You’ll get a taxable grant which will be 80% of the average profits from the tax years 2016/17 – 2018/19 up to a maximum of £2,500 per month for 3 months. The grant will be paid direct in one instalment.
HMRC will contact you if you are eligible for the scheme and invite you to apply online.
If you’re a director of your own company and paid through PAYE you may be able to get support under the Coronavirus Job Retention Scheme (above).
Self-assessment tax payments on account due this year are to be deferred until January 2021.
The introduction of IR35 (which would have extended the tax liabilities of people working via their own service companies) will be delayed for 12 months.
The minimum income floor in Universal Credit will be temporarily relaxed for all self-employed people. Self-employed people will be able to access Universal Credit at a rate equivalent to Statutory Sick Pay.
The Welsh Government has introduced a 3-month interest payment holiday if you are on Help to Buy mortgage.

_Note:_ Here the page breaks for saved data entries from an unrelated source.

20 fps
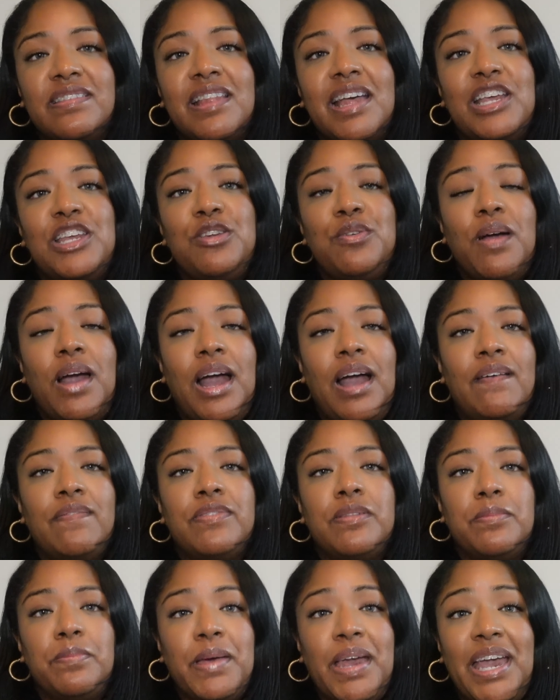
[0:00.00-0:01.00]
that you have
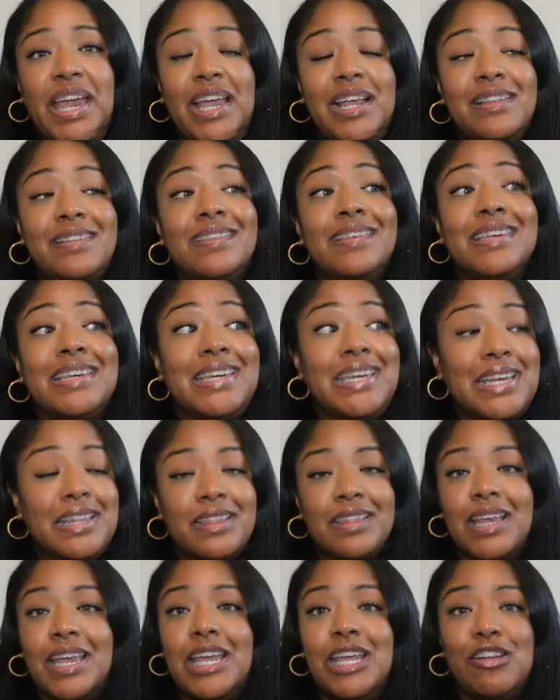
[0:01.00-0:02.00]
to pay to get
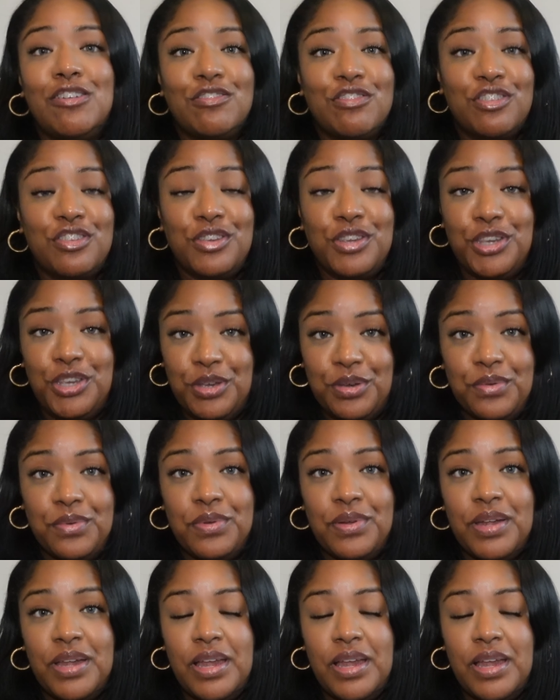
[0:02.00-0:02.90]
the hair to you.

The UK Government has also announced a 3-month mortgage payment holiday. In the first instance, talk to your mortgage provider.
Insurance
The UK Government and insurance industry confirmed on 17 March 2020 that the advice (at that stage) to avoid pubs, theatres etc is sufficient to make a claim as long as all other terms and conditions are met, where businesses have cover for both pandemics and government-ordered closure.
For insurance policies that cover losses from the effects of “notifiable diseases”, please note that Covid 19 has been classified as a “notifiable disease” in all parts of the UK (in Wales with effect from 6 March 2020: Health Protection (Notification)(Wales) Regulations 2020).
Business Accounts
The UK Government has announced that businesses will be given an additional 3 months to file accounts with Companies House to help companies avoid penalties as they deal with the impact of COVID-19.

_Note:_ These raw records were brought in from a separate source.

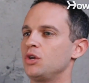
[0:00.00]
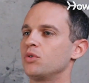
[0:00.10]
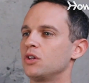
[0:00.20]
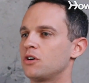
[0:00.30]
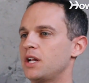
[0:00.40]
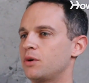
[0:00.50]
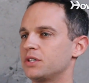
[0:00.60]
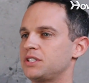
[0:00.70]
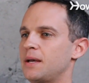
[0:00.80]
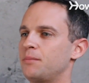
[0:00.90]
You will learn how
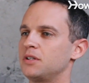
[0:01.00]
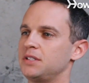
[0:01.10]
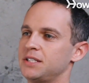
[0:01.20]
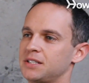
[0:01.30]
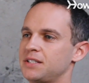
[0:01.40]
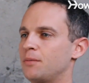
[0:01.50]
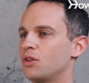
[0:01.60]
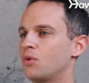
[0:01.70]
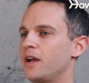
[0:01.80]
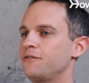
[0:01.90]
to assemble and
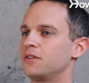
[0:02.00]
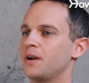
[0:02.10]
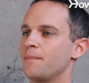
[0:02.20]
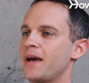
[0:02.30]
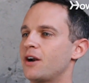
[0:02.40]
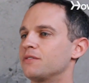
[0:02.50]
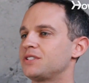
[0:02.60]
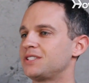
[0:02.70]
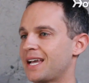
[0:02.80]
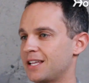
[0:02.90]
disassemble the rifle in a matter
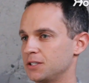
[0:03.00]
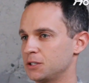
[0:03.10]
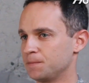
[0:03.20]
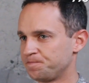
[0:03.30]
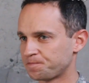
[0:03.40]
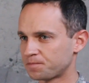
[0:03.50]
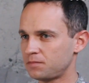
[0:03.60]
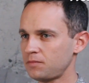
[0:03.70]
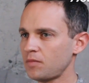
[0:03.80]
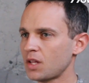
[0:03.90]
of seconds.
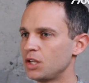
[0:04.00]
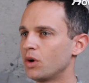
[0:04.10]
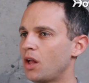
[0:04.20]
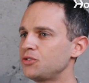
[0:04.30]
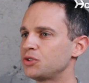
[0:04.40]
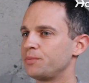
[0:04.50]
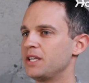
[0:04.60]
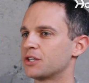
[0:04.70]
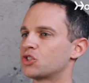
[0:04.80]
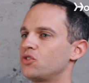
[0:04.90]
You will also
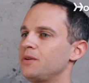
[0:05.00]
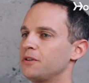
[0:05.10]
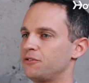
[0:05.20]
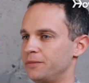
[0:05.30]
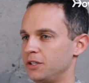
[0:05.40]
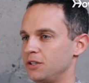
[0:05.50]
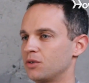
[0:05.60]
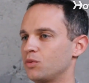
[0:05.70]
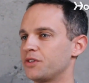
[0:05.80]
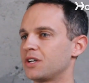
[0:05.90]
be extremely
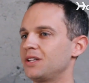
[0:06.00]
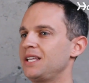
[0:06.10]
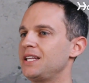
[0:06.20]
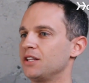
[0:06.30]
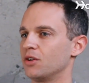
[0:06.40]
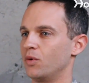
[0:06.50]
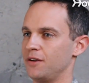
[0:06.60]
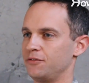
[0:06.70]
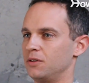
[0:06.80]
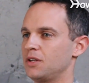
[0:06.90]
familiar with cleaning the
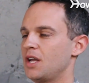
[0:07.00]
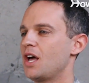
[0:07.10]
rifle.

From the 25th of March 2020, businesses will be able to apply for a 3-month extension for filing their accounts.
This joint initiative between the government and Companies House will mean businesses can prioritise managing the impact of Coronavirus.

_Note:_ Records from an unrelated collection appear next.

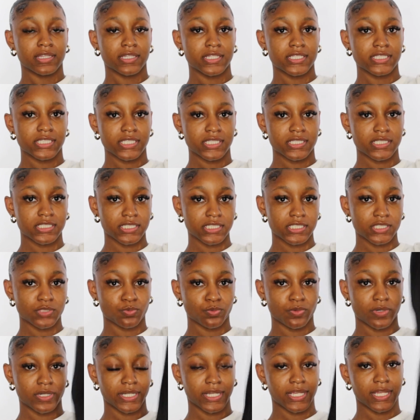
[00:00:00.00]
This is just
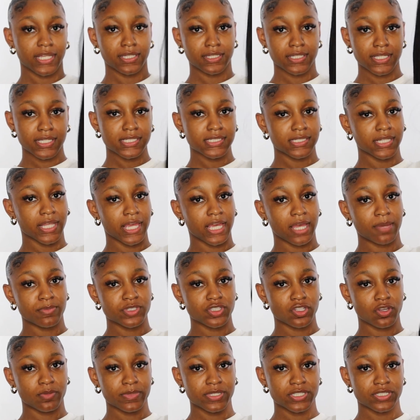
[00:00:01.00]
what it looks like. I'm
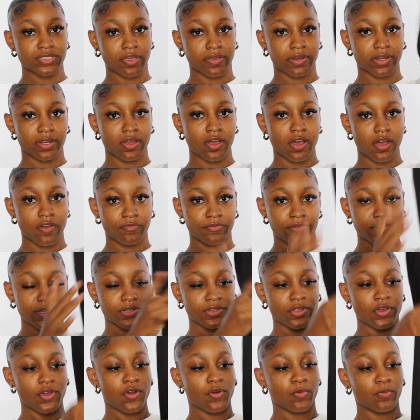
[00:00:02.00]
just going to be starting off
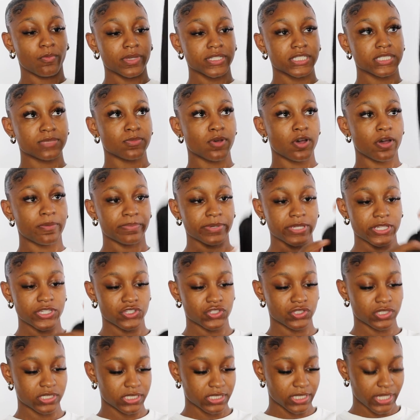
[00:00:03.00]
with one small piece
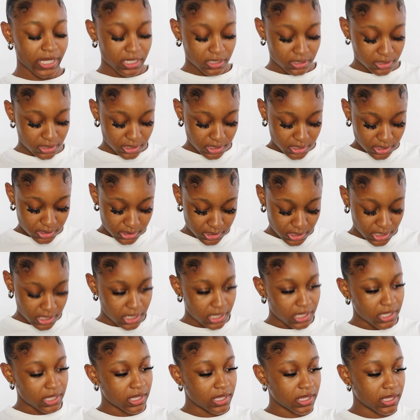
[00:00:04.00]
just like this.
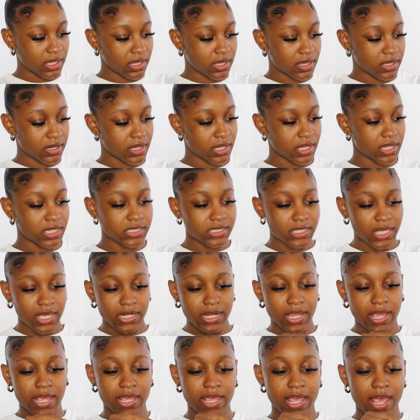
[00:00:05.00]
And it's
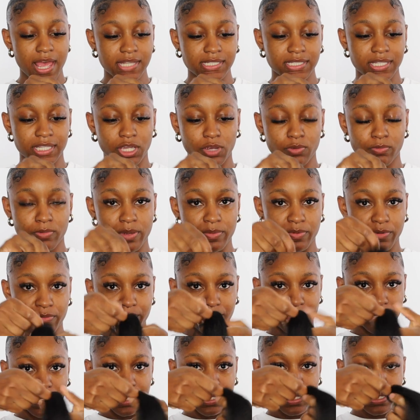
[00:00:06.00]
kind of, it has like a rubber
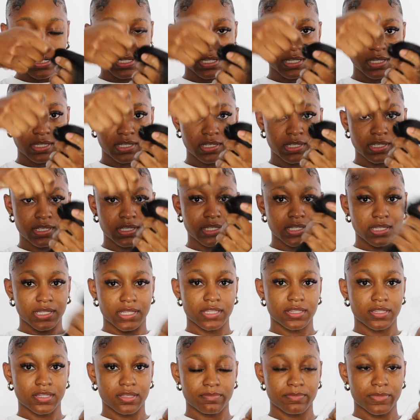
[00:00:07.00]
band
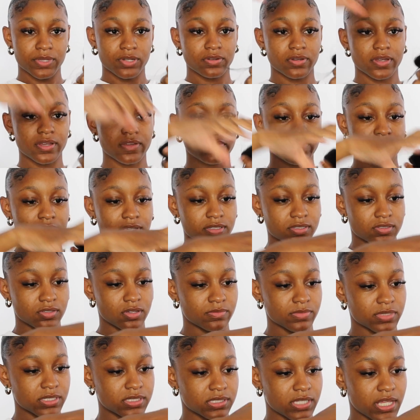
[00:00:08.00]
in the middle of it. So
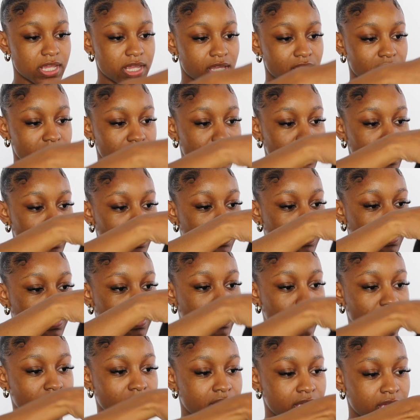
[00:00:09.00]
I'm just taking that
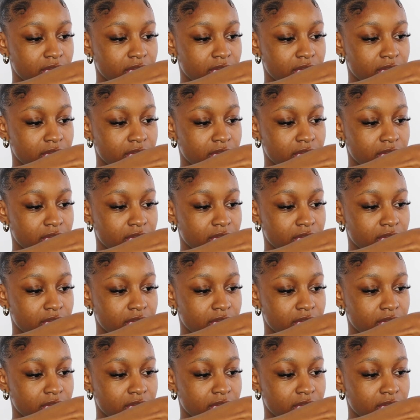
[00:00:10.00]
off.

As part of the agreed measures, while companies will still have to apply for the 3-month extension to be granted, those citing issues around COVID-19 will be automatically and immediately granted an extension. Applications can be made through a fast-tracked online system which will take just 15 minutes to complete.
Social Enterprise & Charities
Charities and the third sector can get support during the disturbance caused by coronavirus (COVID-19). The Welsh Government is also exploring what further support it can provide.
Support to pay third sector staff The UK government has announced that organisations, including charities, will get support to help them pay wages. Employers will be able to contact HMRC for a grant to cover most of the wages of their workforce who remain on payroll but are temporarily not working during the coronavirus outbreak. Any employer in the country – small or large, charitable or non-profit – will be eligible for the scheme. Information on the Coronavirus Job Retention Scheme can be found above.
Using reserves and restricted funds
The Charity Commission has published guidance for third sector organisations on using reserves and restricted funds to help an organisation through the crisis: https://www.gov.uk/government/news/coronavirus-covid-19-guidance-for-the-charity-sector
Funding
Funding Wales is a funding search platform created by Third Sector Support Wales to help charities, community groups or social enterprises find grants and local finance opportunities from local, national and international sources. As part of the response to the coronavirus crisis, a new coronavirus funding category has been created to bring together funds that are directly supporting the sector in this time of need. https://funding.cymru/
This will contain information on available funds specifically addressing the coronavirus crisis.